Operating System: Ubuntu 24.04.2 LTS (running in WSL2)
brms Version: 2.22.0
projpred Version(s): 2.0.5.9000 and 2.8.0
trialr Version: 0.1.6

Thanks in advance!

fweber144 · April 18, 2025, 7:50pm

Have I implemented these extend_family() functions correctly?

Yes, they seem correct to me.

projpred v2.0.5.9000 sets the latent Weibull reference model dispersion parameter (dis) to 1 by default. projpred v2.8.0 sets this to NA (presumably because there’s no default for weibull models); however, if I manually set this to 1, I can fully reproduce the results from projpred v2.0.5.9000. My ignorance is on full display here, but given its presence in v2.0.5.9000, I assume this is an acceptable thing to do?

If I remember correctly, the default of dis = 1 in projpred v2.0.5.9000 (branch latent_projection) did not have a theoretical meaning for many families, including the Weibull family.

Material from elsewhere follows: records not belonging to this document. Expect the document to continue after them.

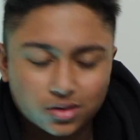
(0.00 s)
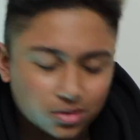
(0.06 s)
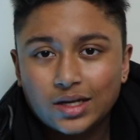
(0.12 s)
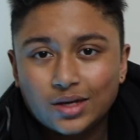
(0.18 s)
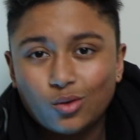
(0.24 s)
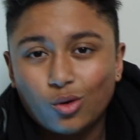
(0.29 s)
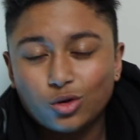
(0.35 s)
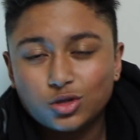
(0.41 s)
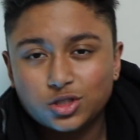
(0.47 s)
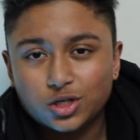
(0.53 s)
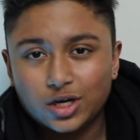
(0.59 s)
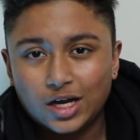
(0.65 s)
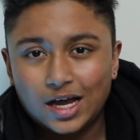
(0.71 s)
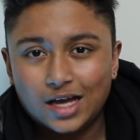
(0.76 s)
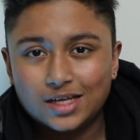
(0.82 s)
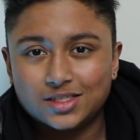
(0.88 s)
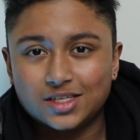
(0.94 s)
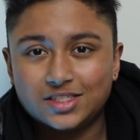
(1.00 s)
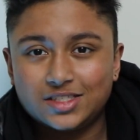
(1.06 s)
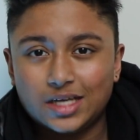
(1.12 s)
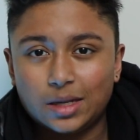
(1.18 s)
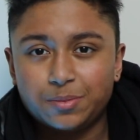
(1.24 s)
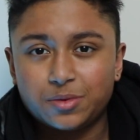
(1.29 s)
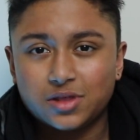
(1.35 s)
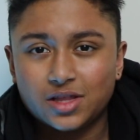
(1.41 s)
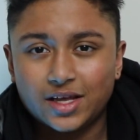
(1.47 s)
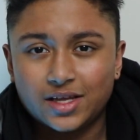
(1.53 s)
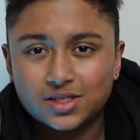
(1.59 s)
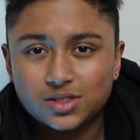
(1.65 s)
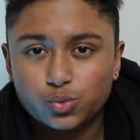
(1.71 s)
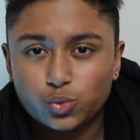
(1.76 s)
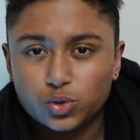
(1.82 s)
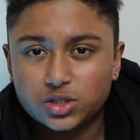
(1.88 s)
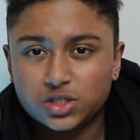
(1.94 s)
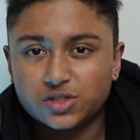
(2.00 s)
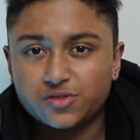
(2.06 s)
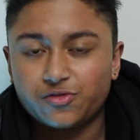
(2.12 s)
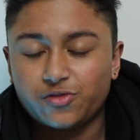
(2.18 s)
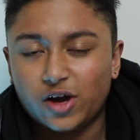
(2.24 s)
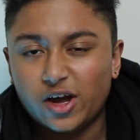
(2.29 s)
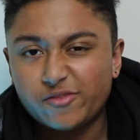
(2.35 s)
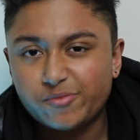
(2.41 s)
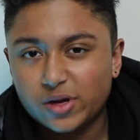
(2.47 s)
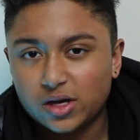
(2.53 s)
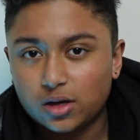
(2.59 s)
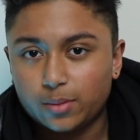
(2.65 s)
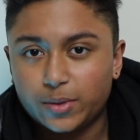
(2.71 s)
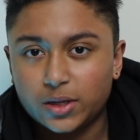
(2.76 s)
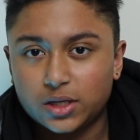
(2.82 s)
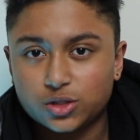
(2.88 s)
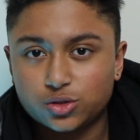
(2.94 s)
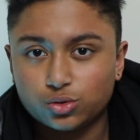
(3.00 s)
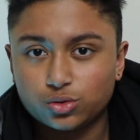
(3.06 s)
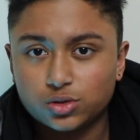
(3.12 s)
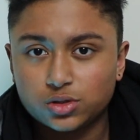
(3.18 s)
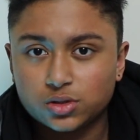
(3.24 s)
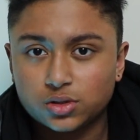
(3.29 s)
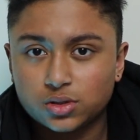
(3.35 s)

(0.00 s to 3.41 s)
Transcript: It also has a depth lens which is 5 megapixels.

That’s why we switched to a default of NA for those families where a suitable default such as 1 (probit link) or 1.6 (logit link) is not obvious. As long as users don’t run “post-processing” analyses (e.g., those from plot.vsel() and summary.vsel()) on latent scale, the dis values don’t matter (this is shortly mentioned in the latent-projection vignette in the negative binomial example). You seem to be using latent-scale analyses in question 4, but I’m not sure if you really need them or if you just ran them for comparison.

Having to pass refm_shape through to latent_ll_oscale_weib() and latent_ppd_oscale_weib() means that the parallelisation fails, as this global environment object isn’t exported to the parallel workers. I see this issue has been raised on GitHub, but I wondered if there’s a short-term workaround by manually editing the call to foreach directly?

From my experience, editing functions from packages within a running R session is possible but quite complicated (especially in a non-interactive way). So I would suggest that I’ll try to fix this in the GitHub version as soon as possible so you can use that. Sorry that I haven’t managed to work on this yet, there has been some other stuff that I wanted to finish first.

The elpd plots look good when on the latent scale, but bad on the original response scale (resp_oscale = TRUE) – is this problematic? I assume this is kind of the point of the approach?

To answer this, I would need to check the plots. Does your reprex give comparable plots? In any case, forward search instead of L1 search might be worth a try.

fweber144 · April 22, 2025, 9:04pm

This is now fixed in branch master (by PR #510). You should now be able to run the CV in parallel by setting options(projpred.export_to_workers = c("refm_shape")) beforehand. If there are more objects you need to export, add their names to the character vector c("refm_shape").

rtnliqry · April 25, 2025, 10:46am

Thanks so much for taking the time to reply, much appreciated!

If I remember correctly, the default of dis = 1 in projpred v2.0.5.9000 (branch latent_projection) did not have a theoretical meaning for many families, including the Weibull family. That’s why we switched to a default of NA for those families where a suitable default such as 1 (probit link) or 1.6 (logit link) is not obvious. As long as users don’t run “post-processing” analyses (e.g., those from plot.vsel() and summary.vsel()) on latent scale, the dis values don’t matter (this is shortly mentioned in the latent-projection vignette in the negative binomial example). You seem to be using latent-scale analyses in question 4, but I’m not sure if you really need them or if you just ran them for comparison.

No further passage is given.